**Activity**. Would you transcribe the lines running from the one that holds "[0.40-0.60s]" to the last line of the records? Leave every picture out.
___ Supplied data ___
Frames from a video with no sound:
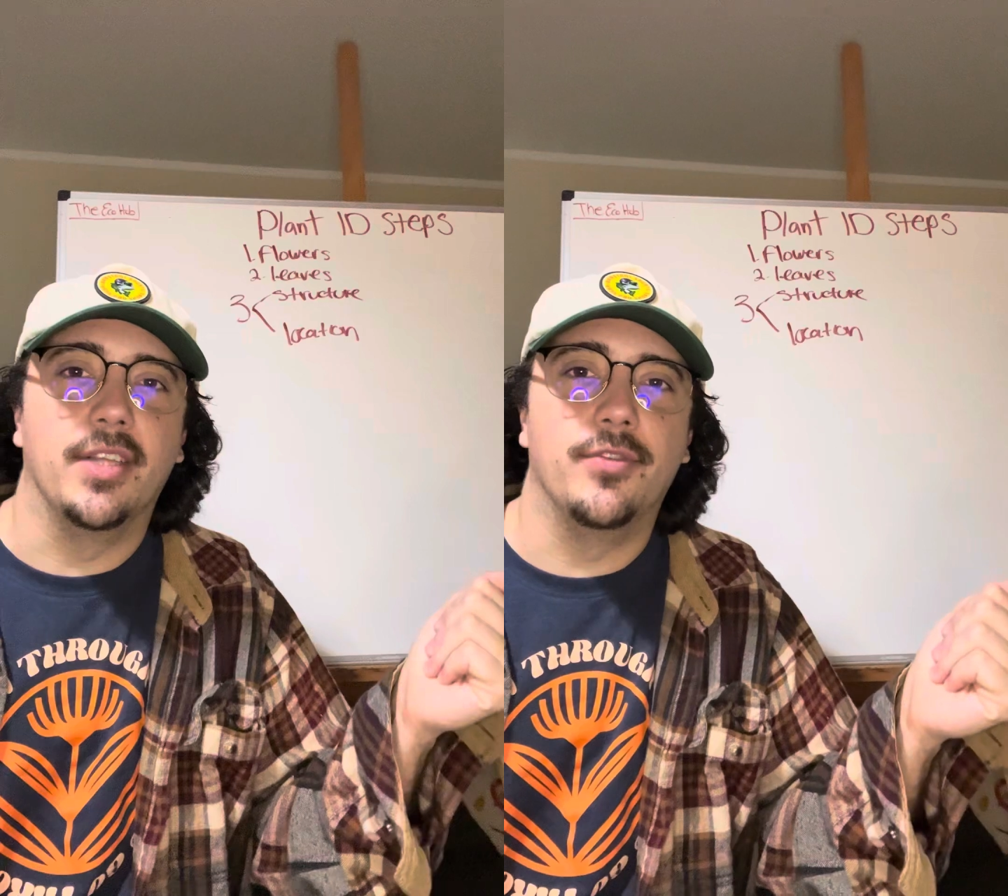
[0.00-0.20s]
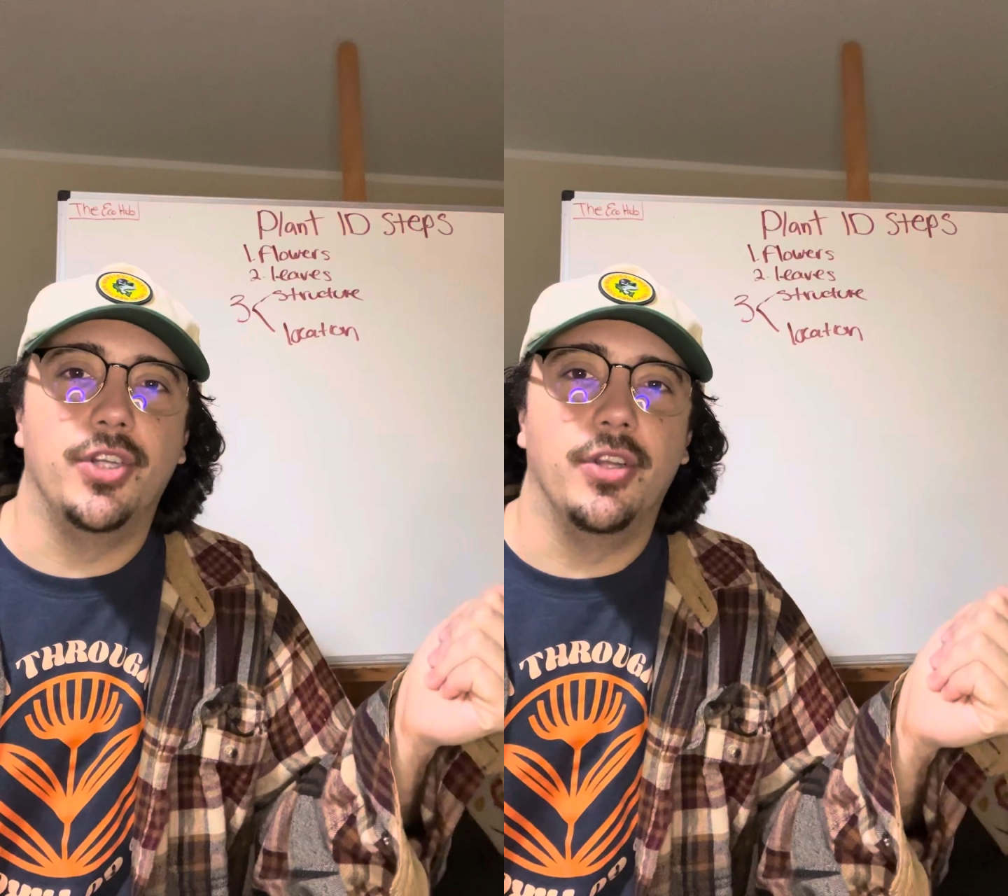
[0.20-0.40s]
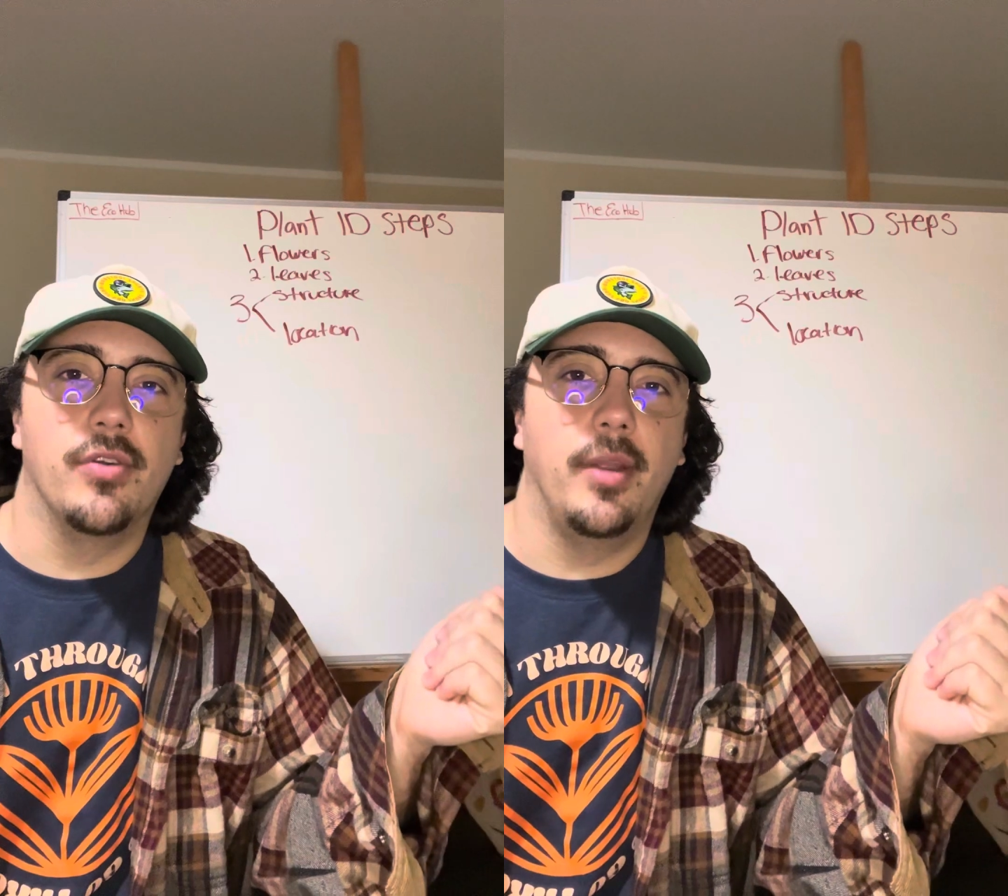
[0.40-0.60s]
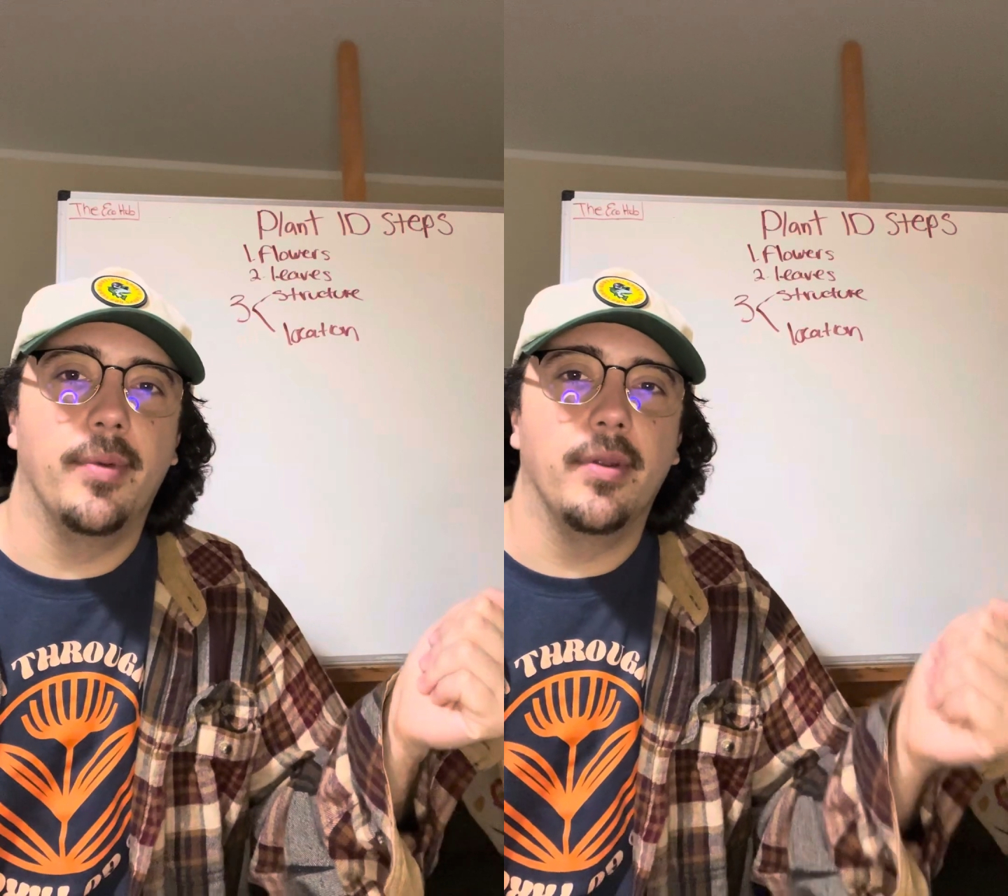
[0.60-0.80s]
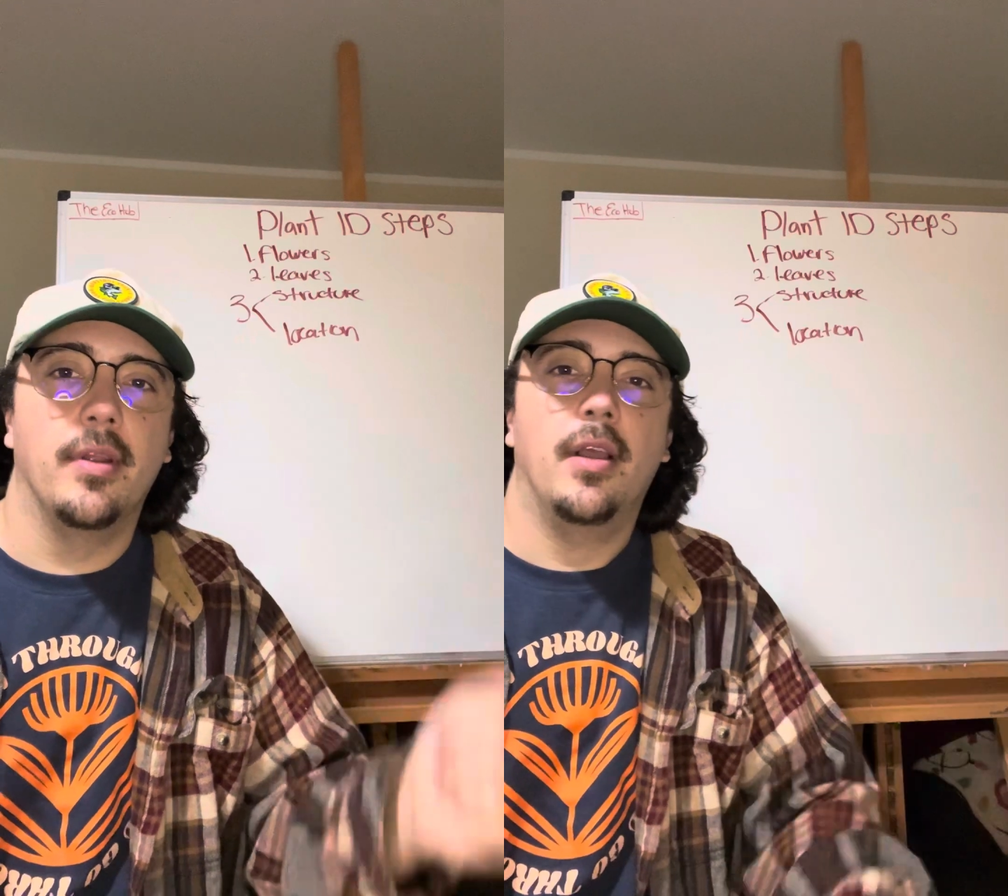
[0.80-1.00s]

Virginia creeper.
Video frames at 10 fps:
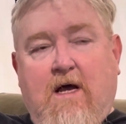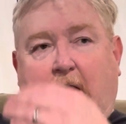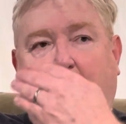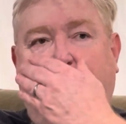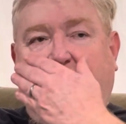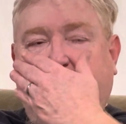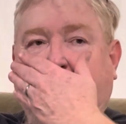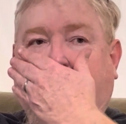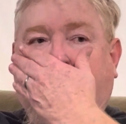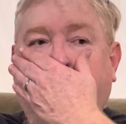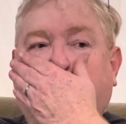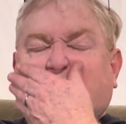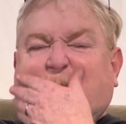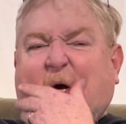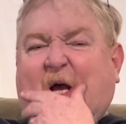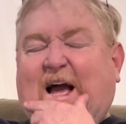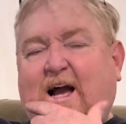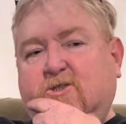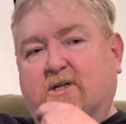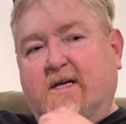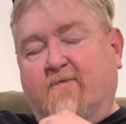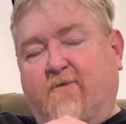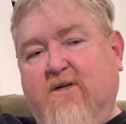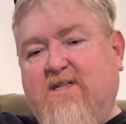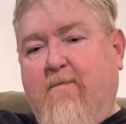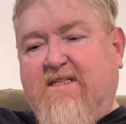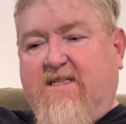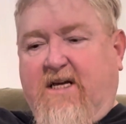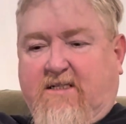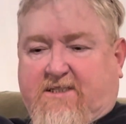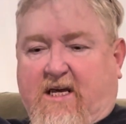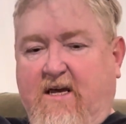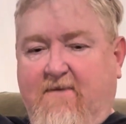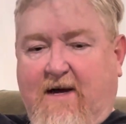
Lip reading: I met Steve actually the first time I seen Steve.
___
**Result of this exercise**.
[0.40-0.60s]
[0.60-0.80s]
[0.80-1.00s]

Virginia creeper.
Video frames at 10 fps:
Lip reading: I met Steve actually the first time I seen Steve.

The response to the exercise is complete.